Trade Openness, Technology Adoption and the Demand for Skills: Evidence from Turkish Microdata
نویسندگان
چکیده
In this paper we report evidence on the relationship between trade openness, technology adoption and relative demand for skilled labour in the Turkish manufacturing sector, using firm level data over the period 1980-2001. We first depict the simultaneous increasing trends in international openness and in demand for skills and we show that the shift of the relative demand for labour was mainly due to the withinindustry component, suggesting the relevance of the skill biased technological change (SBTC) hypothesis. We then estimate – in a dynamic panel data setting using a unique database of 88,561 firms – an augmented cost share equation whereby the wage bill share of skilled workers in a given firm is related to international exposure and technology adoption. Overall, results suggest that trade openness and technology play a key role in shifting the demand for labour towards more skilled workers within each firm.

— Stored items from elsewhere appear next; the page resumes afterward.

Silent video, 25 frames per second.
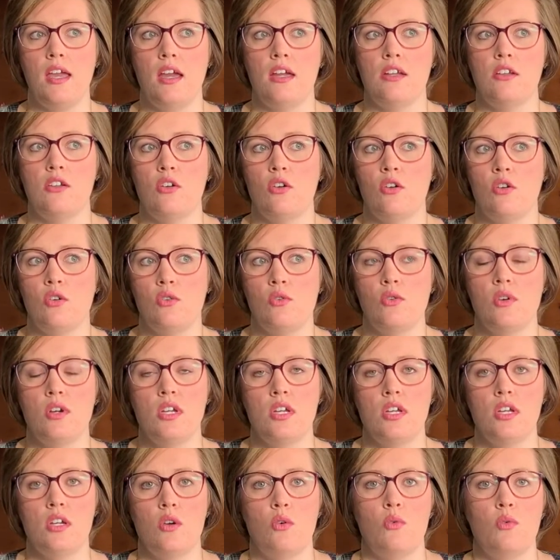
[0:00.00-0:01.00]
I know
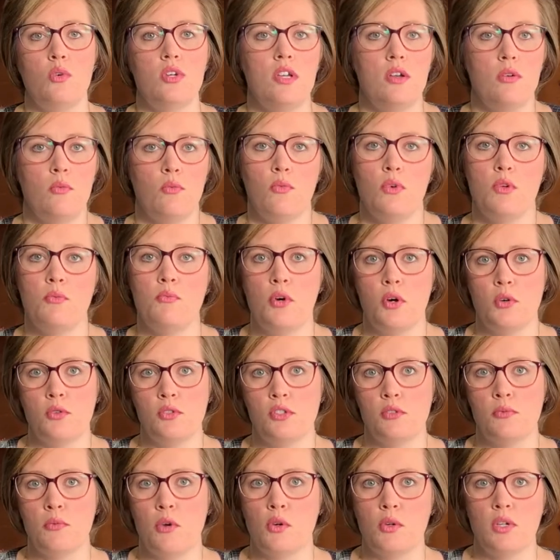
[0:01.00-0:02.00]
we both
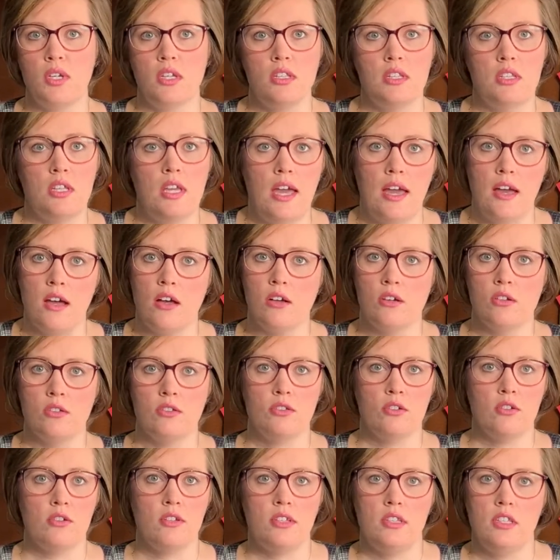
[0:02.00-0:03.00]
smoke in the house
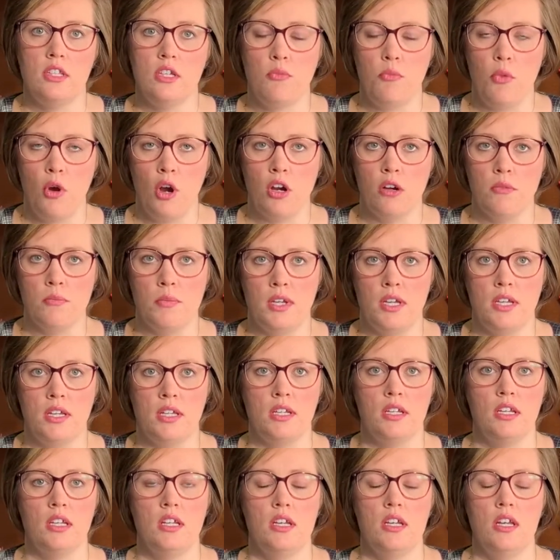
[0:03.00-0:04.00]
or in the apartment,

Technology related variables (domestic R&D expenditures and technological transfer from abroad) are positive and significantly related to skill upgrading, as it is the involvement of foreign capital in firm’s ownership. Moreover, firms belonging to those sectors that most raised their imports also experienced a higher increase in the labour cost share of skilled workers. This finding is consistent with the idea that imports by a middle income country imply a transfer of new technologies that are more skill-intensive than those previously in use in domestic markets. This idea is reinforced by the finding that only imports from industrialised countries where the potential for innovation diffusion comes from enter the regressions significantly. Instead, sectoral export orientation is negatively correlated with the demand for skills, which is consistent with the predictions from the trade theory, given Turkey’s comparative advantage in the production of unskilled-labour-intensive goods.